Provided information:
-------

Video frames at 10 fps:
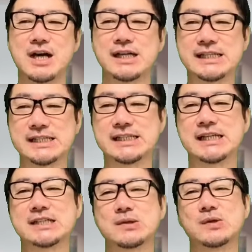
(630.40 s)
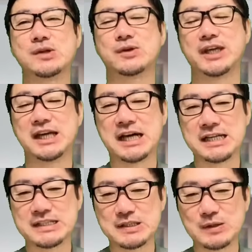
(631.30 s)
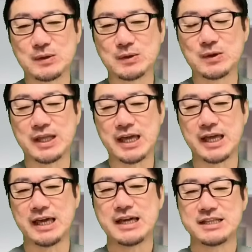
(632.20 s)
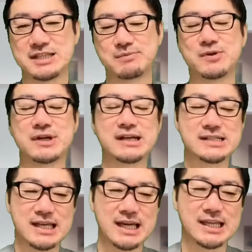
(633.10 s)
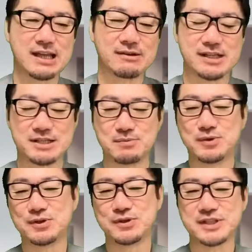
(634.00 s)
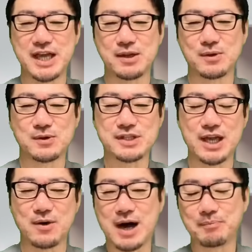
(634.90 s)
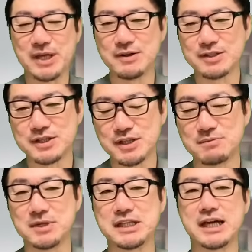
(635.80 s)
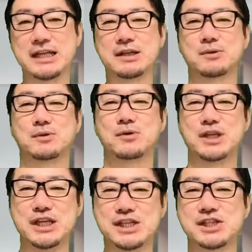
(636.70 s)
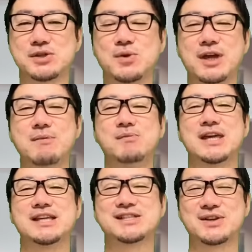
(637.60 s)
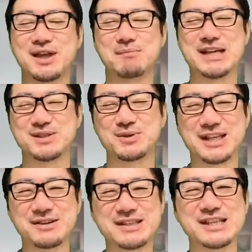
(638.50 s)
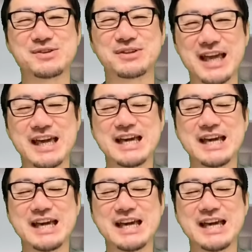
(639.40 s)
岸田総理を批判することで自分が正義だとか自分の正当性をアピールするみたいなところに一生懸命ですよね。まあそうなるんでしょうね。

-------

Directions for this task: Without the pictures, return the whole of the data exactly as given.

Exercise output:
Video frames at 10 fps:
(630.40 s)
(631.30 s)
(632.20 s)
(633.10 s)
(634.00 s)
(634.90 s)
(635.80 s)
(636.70 s)
(637.60 s)
(638.50 s)
(639.40 s)
岸田総理を批判することで自分が正義だとか自分の正当性をアピールするみたいなところに一生懸命ですよね。まあそうなるんでしょうね。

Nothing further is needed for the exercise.